TRY IT:
I would like the lines below, from the one with "[0:00.00-0:00.97]" through the one with "Transcript, with fillers: However, unbeknownst", copied exactly and without any pictures.

ENTRIES SUPPLIED:
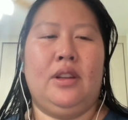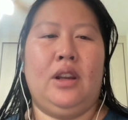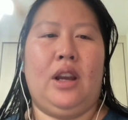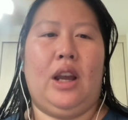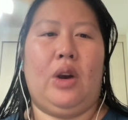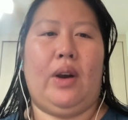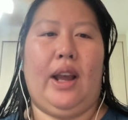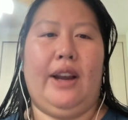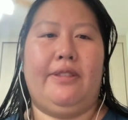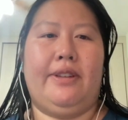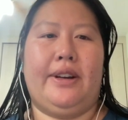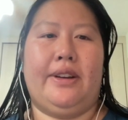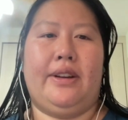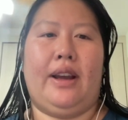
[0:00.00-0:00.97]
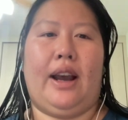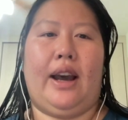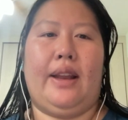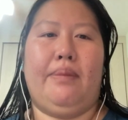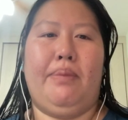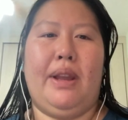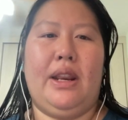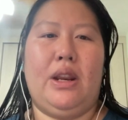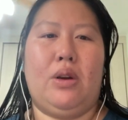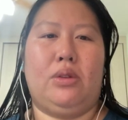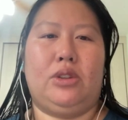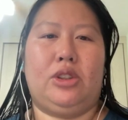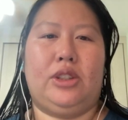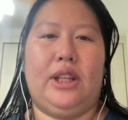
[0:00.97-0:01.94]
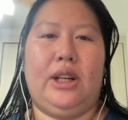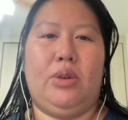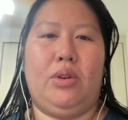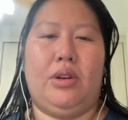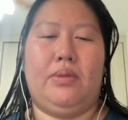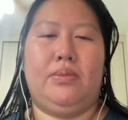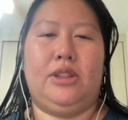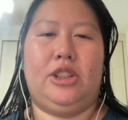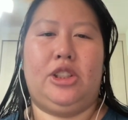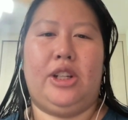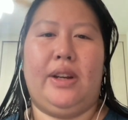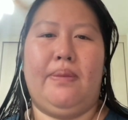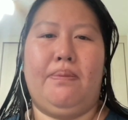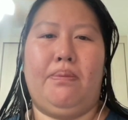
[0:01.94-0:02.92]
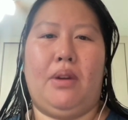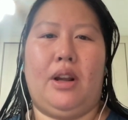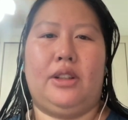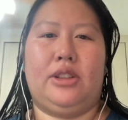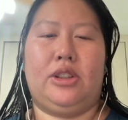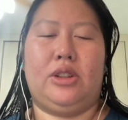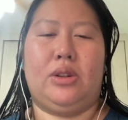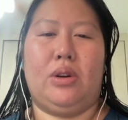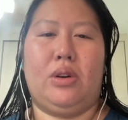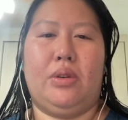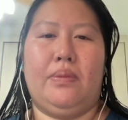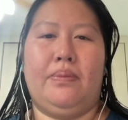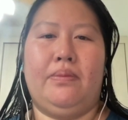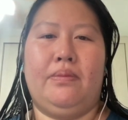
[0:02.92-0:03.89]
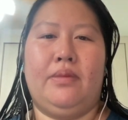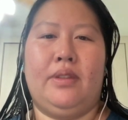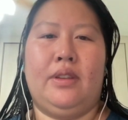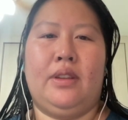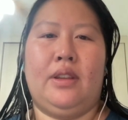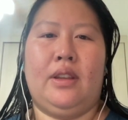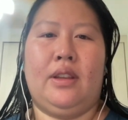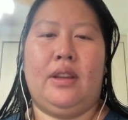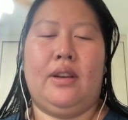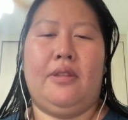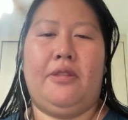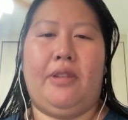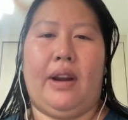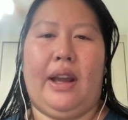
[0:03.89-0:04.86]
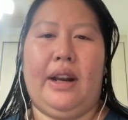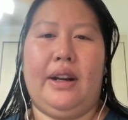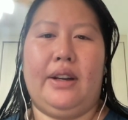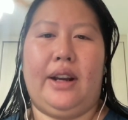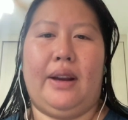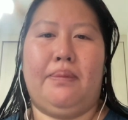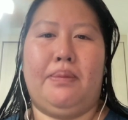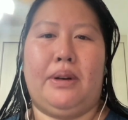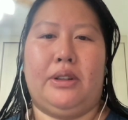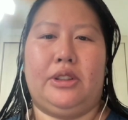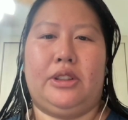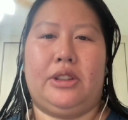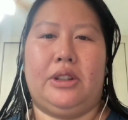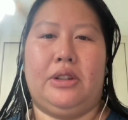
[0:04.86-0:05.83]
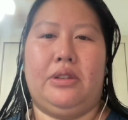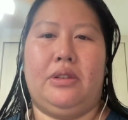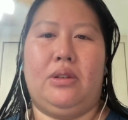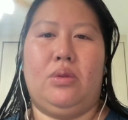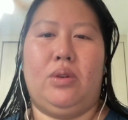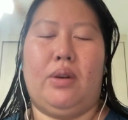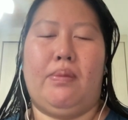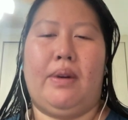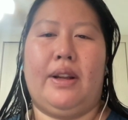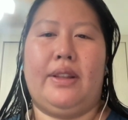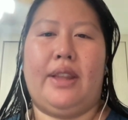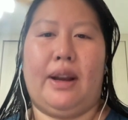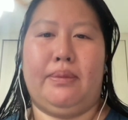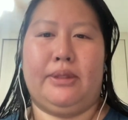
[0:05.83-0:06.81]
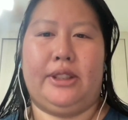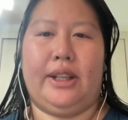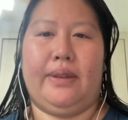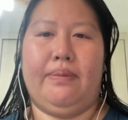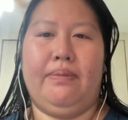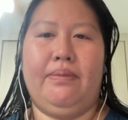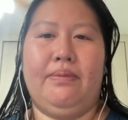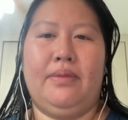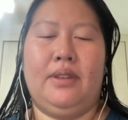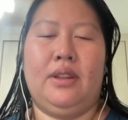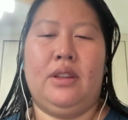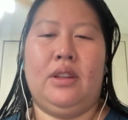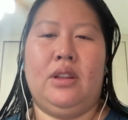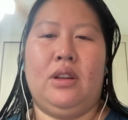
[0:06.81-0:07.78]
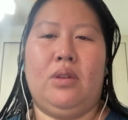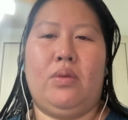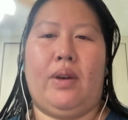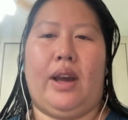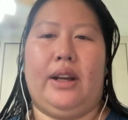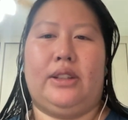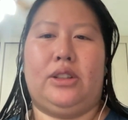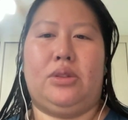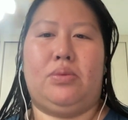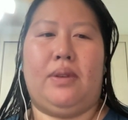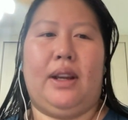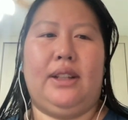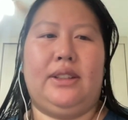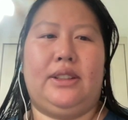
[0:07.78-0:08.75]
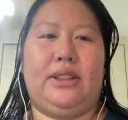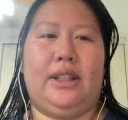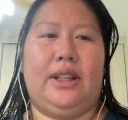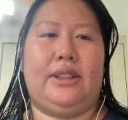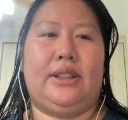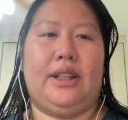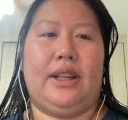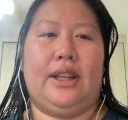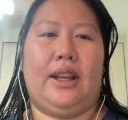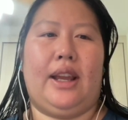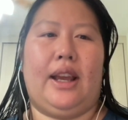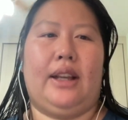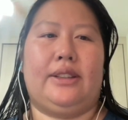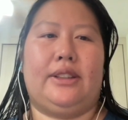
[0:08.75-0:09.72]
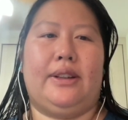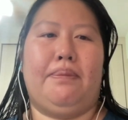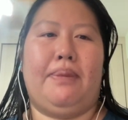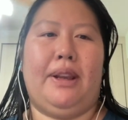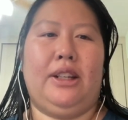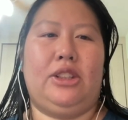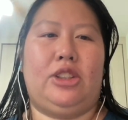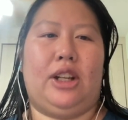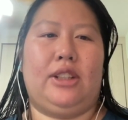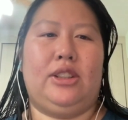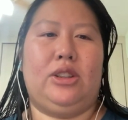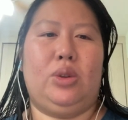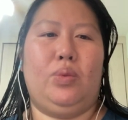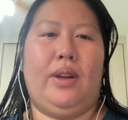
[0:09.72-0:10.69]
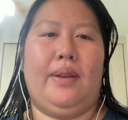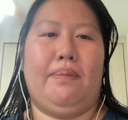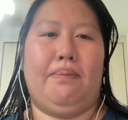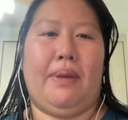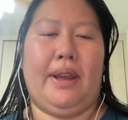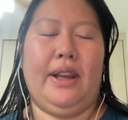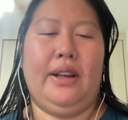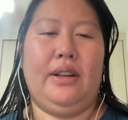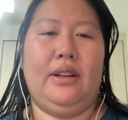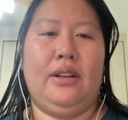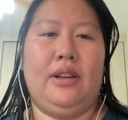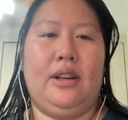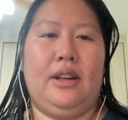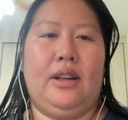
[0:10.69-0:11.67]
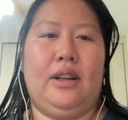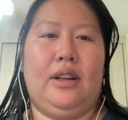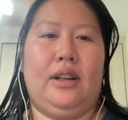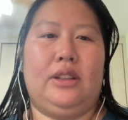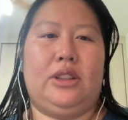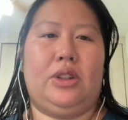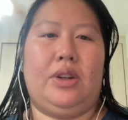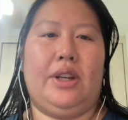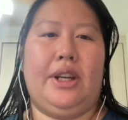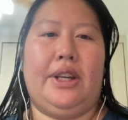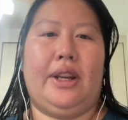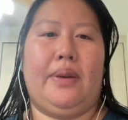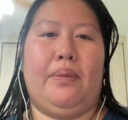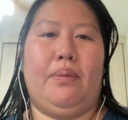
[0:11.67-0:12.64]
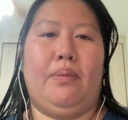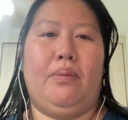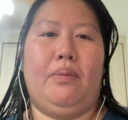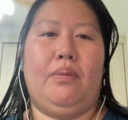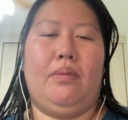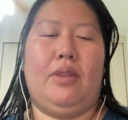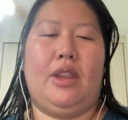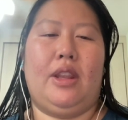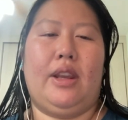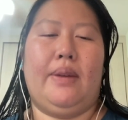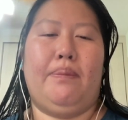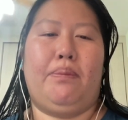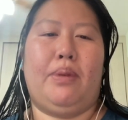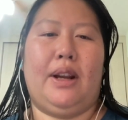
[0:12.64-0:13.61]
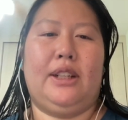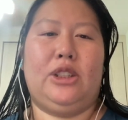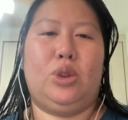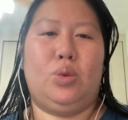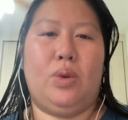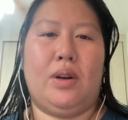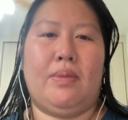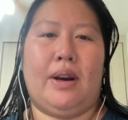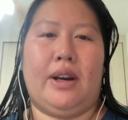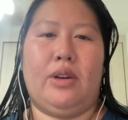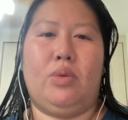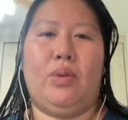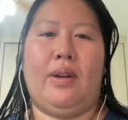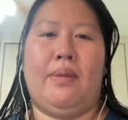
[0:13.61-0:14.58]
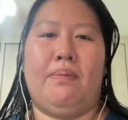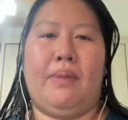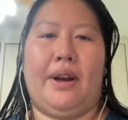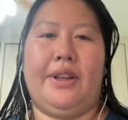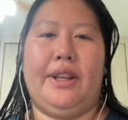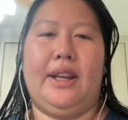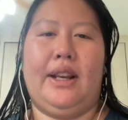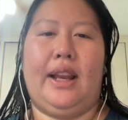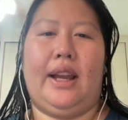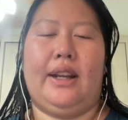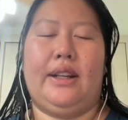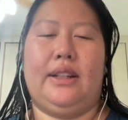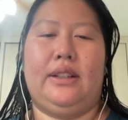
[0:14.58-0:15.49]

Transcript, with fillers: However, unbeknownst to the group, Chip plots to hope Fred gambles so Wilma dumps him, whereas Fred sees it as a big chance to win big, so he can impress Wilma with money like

---

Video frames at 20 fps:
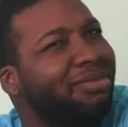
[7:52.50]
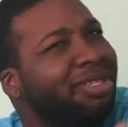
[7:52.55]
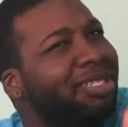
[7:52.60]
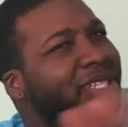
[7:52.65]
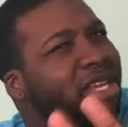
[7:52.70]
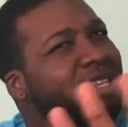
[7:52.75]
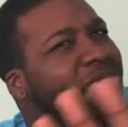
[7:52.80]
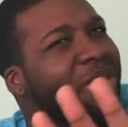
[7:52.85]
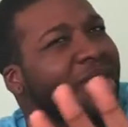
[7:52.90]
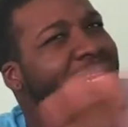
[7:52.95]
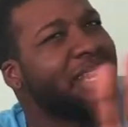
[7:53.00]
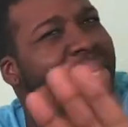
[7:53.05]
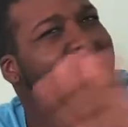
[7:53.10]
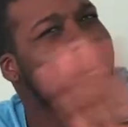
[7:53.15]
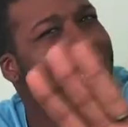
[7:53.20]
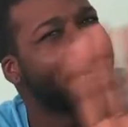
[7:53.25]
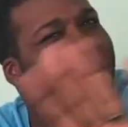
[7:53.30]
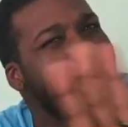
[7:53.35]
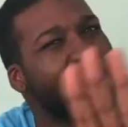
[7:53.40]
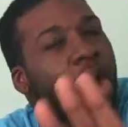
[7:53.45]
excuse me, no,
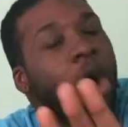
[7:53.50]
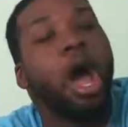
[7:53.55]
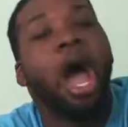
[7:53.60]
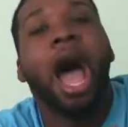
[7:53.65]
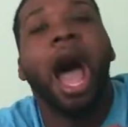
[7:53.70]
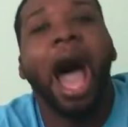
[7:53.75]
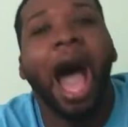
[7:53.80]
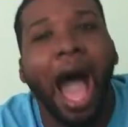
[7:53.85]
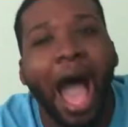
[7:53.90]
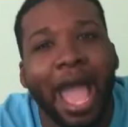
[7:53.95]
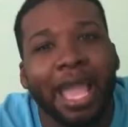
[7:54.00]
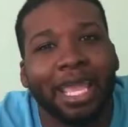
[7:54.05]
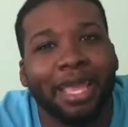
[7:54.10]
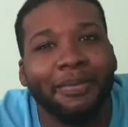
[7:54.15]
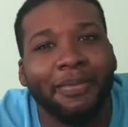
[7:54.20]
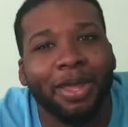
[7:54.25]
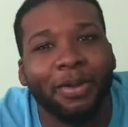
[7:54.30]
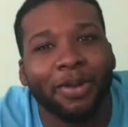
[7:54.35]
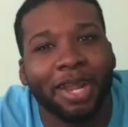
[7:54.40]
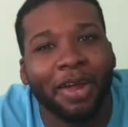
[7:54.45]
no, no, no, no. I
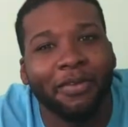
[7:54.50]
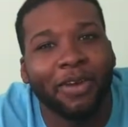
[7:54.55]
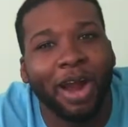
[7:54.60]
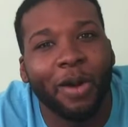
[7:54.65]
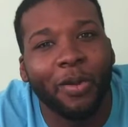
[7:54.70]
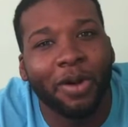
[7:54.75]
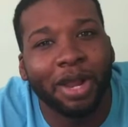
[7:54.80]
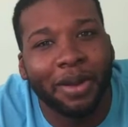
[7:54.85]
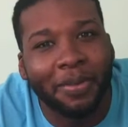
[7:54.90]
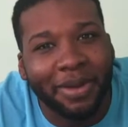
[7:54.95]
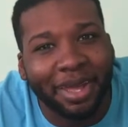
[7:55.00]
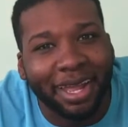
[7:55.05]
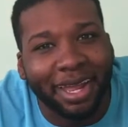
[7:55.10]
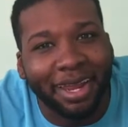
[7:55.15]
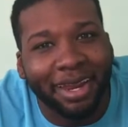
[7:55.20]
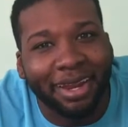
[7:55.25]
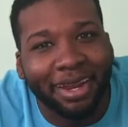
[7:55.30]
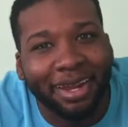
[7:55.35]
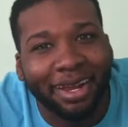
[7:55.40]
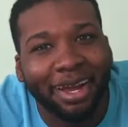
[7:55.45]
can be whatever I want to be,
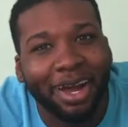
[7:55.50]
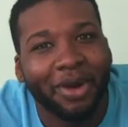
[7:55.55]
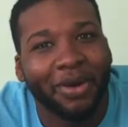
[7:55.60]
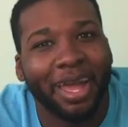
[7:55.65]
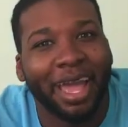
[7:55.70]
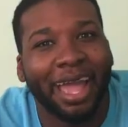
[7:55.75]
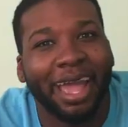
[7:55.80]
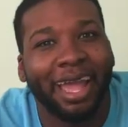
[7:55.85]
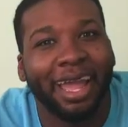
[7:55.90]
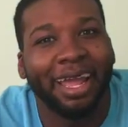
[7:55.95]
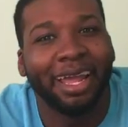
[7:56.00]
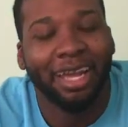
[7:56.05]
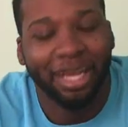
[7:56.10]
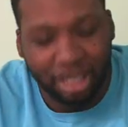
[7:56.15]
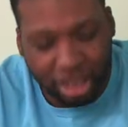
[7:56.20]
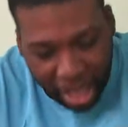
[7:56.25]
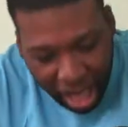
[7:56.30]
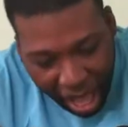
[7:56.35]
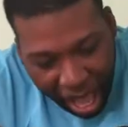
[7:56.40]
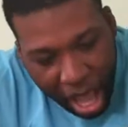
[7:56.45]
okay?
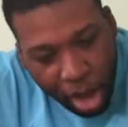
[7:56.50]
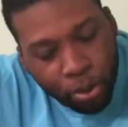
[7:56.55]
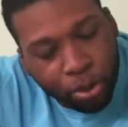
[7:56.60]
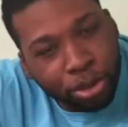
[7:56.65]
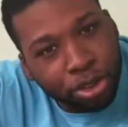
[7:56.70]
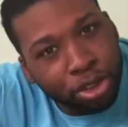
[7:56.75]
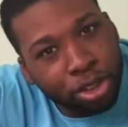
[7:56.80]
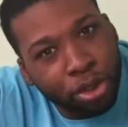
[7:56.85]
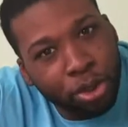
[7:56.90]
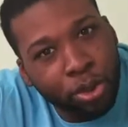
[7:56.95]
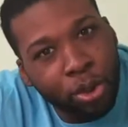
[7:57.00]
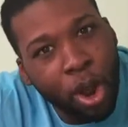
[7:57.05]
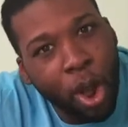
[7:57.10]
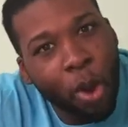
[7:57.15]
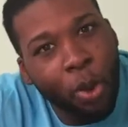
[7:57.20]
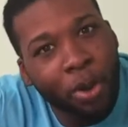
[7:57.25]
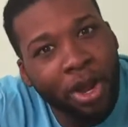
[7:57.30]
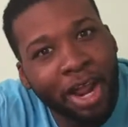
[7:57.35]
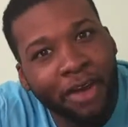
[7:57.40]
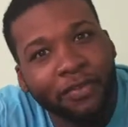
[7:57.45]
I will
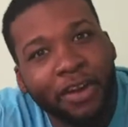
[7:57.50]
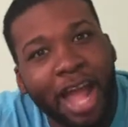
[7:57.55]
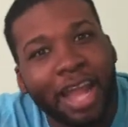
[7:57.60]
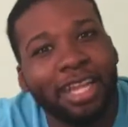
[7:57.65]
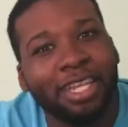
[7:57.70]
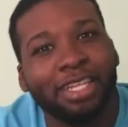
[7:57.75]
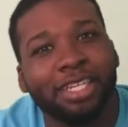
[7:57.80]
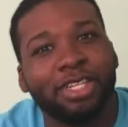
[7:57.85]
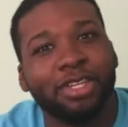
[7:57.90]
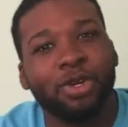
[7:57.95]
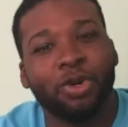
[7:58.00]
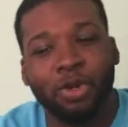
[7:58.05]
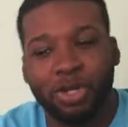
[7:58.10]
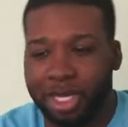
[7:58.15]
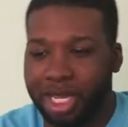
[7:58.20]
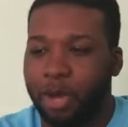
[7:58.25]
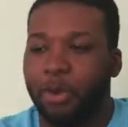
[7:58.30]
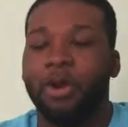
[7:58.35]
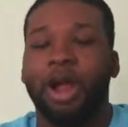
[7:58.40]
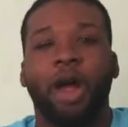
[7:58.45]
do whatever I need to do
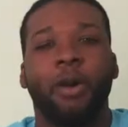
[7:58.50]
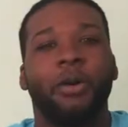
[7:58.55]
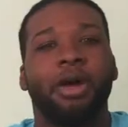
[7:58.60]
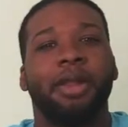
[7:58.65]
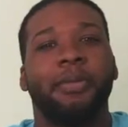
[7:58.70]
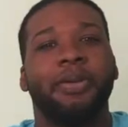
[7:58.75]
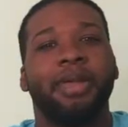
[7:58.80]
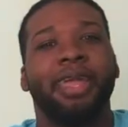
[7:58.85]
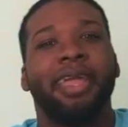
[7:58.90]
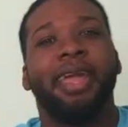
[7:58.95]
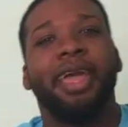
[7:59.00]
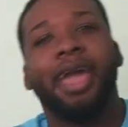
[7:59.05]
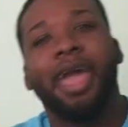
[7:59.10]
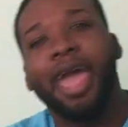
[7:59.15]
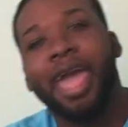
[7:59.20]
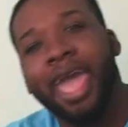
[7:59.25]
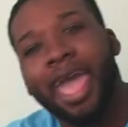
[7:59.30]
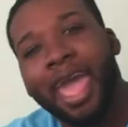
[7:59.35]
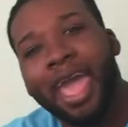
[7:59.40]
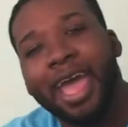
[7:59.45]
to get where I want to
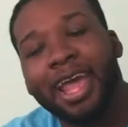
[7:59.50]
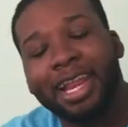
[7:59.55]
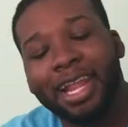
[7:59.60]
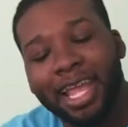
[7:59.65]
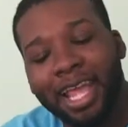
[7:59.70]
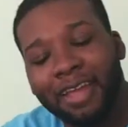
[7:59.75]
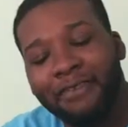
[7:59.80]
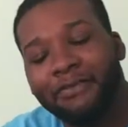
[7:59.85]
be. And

---

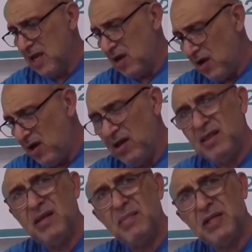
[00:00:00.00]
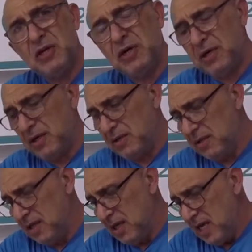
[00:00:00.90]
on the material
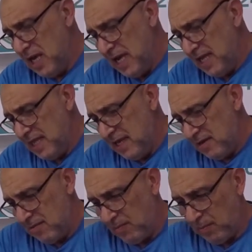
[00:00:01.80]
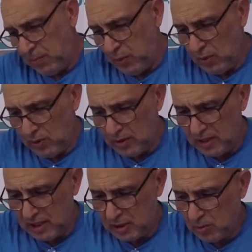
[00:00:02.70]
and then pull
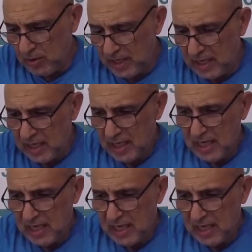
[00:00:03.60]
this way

RESULT OF THIS TASK:
[0:00.00-0:00.97]
[0:00.97-0:01.94]
[0:01.94-0:02.92]
[0:02.92-0:03.89]
[0:03.89-0:04.86]
[0:04.86-0:05.83]
[0:05.83-0:06.81]
[0:06.81-0:07.78]
[0:07.78-0:08.75]
[0:08.75-0:09.72]
[0:09.72-0:10.69]
[0:10.69-0:11.67]
[0:11.67-0:12.64]
[0:12.64-0:13.61]
[0:13.61-0:14.58]
[0:14.58-0:15.49]

Transcript, with fillers: However, unbeknownst to the group, Chip plots to hope Fred gambles so Wilma dumps him, whereas Fred sees it as a big chance to win big, so he can impress Wilma with money like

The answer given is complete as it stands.